Retype only the lines running from the beginning of the entries below to the line with "[00:00:04.58]", both included. Do not include pictures.
■ ■ ■ ■ ■
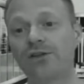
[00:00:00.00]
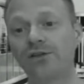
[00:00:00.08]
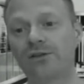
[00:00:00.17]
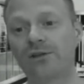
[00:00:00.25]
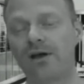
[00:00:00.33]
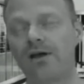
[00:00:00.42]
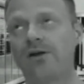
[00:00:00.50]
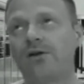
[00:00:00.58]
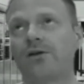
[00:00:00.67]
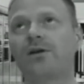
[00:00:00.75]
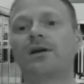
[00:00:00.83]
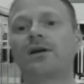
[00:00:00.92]
now
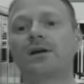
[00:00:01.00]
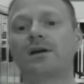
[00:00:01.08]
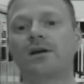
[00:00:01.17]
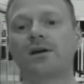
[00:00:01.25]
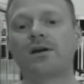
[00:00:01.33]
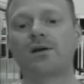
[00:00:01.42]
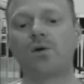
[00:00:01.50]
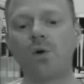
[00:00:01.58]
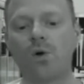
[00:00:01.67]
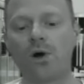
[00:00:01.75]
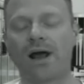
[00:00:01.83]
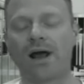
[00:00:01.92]
during the COVID era.
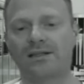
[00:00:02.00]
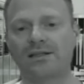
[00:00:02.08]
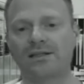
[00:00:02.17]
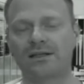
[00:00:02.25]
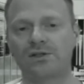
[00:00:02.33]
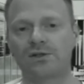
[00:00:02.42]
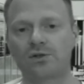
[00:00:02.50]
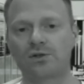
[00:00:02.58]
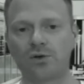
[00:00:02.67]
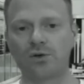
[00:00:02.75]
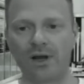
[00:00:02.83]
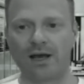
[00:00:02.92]
His investment
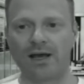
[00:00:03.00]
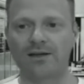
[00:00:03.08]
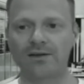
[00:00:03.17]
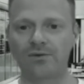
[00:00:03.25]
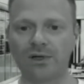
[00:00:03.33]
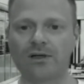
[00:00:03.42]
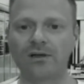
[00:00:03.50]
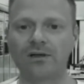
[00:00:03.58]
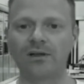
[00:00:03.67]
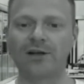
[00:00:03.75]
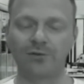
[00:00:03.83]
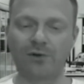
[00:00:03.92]
process has
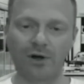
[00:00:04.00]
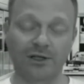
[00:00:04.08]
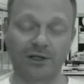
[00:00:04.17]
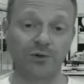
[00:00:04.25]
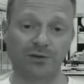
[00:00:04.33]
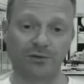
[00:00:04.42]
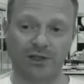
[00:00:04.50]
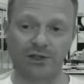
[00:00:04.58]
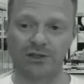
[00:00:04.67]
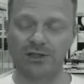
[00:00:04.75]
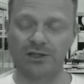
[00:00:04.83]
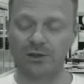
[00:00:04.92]
clearly changed.
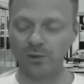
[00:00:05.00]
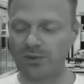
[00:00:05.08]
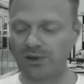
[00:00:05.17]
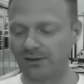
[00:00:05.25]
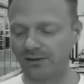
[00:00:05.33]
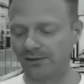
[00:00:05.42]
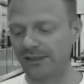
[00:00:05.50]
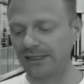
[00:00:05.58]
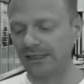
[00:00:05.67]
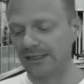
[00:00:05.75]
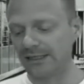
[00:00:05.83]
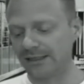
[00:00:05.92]
So all his
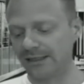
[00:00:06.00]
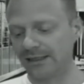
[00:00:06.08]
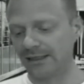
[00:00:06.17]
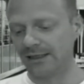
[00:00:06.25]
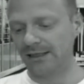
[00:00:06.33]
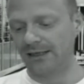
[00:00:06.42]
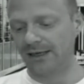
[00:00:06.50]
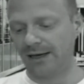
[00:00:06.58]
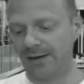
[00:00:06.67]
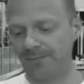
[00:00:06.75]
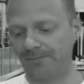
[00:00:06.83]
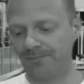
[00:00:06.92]
engagements, he noted,
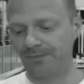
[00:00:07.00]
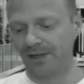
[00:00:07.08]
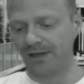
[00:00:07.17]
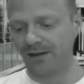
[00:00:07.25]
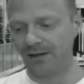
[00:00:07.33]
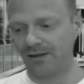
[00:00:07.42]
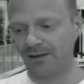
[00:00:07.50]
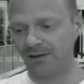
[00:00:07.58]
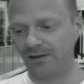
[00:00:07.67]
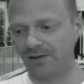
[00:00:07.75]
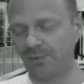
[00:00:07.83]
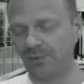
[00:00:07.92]
have been
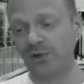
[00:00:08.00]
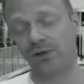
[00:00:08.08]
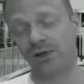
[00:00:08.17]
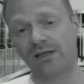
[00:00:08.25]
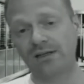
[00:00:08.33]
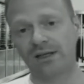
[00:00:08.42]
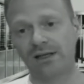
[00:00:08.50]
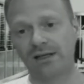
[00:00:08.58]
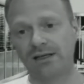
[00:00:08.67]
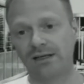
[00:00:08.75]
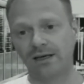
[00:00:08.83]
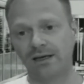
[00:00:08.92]
moved on
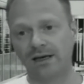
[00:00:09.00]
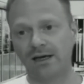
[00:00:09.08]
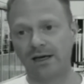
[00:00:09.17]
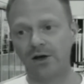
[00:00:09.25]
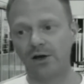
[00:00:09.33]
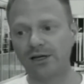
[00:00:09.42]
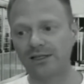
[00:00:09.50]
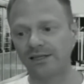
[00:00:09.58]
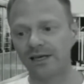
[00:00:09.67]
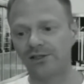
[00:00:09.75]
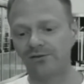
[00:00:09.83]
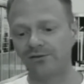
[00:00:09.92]
Zoom, right? So
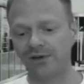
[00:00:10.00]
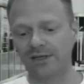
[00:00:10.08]
this has been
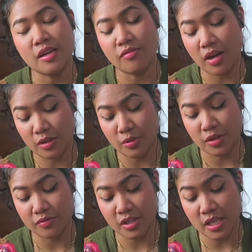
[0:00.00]
a follower
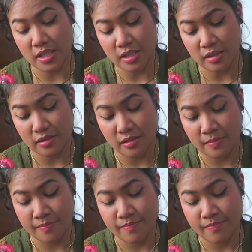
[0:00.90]
of Jesus.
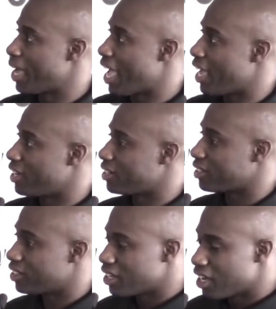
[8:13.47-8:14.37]

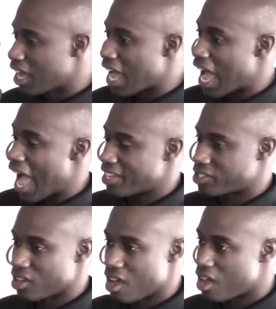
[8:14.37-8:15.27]
and I
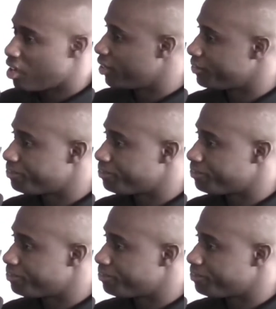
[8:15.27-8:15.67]
saw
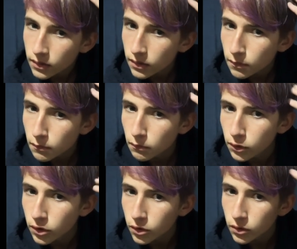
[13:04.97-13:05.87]

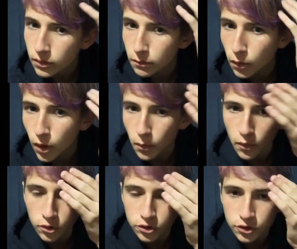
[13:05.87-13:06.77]
blue and
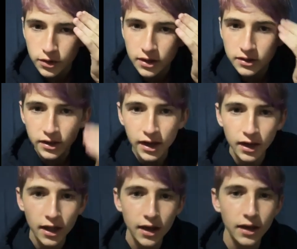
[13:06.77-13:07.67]
purple streaks. I kind of
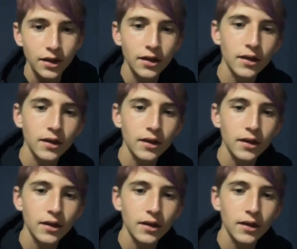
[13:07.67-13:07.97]
like it.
■ ■ ■ ■ ■
OUTPUT FOR THIS EXERCISE:
[00:00:00.00]
[00:00:00.08]
[00:00:00.17]
[00:00:00.25]
[00:00:00.33]
[00:00:00.42]
[00:00:00.50]
[00:00:00.58]
[00:00:00.67]
[00:00:00.75]
[00:00:00.83]
[00:00:00.92]
now
[00:00:01.00]
[00:00:01.08]
[00:00:01.17]
[00:00:01.25]
[00:00:01.33]
[00:00:01.42]
[00:00:01.50]
[00:00:01.58]
[00:00:01.67]
[00:00:01.75]
[00:00:01.83]
[00:00:01.92]
during the COVID era.
[00:00:02.00]
[00:00:02.08]
[00:00:02.17]
[00:00:02.25]
[00:00:02.33]
[00:00:02.42]
[00:00:02.50]
[00:00:02.58]
[00:00:02.67]
[00:00:02.75]
[00:00:02.83]
[00:00:02.92]
His investment
[00:00:03.00]
[00:00:03.08]
[00:00:03.17]
[00:00:03.25]
[00:00:03.33]
[00:00:03.42]
[00:00:03.50]
[00:00:03.58]
[00:00:03.67]
[00:00:03.75]
[00:00:03.83]
[00:00:03.92]
process has
[00:00:04.00]
[00:00:04.08]
[00:00:04.17]
[00:00:04.25]
[00:00:04.33]
[00:00:04.42]
[00:00:04.50]
[00:00:04.58]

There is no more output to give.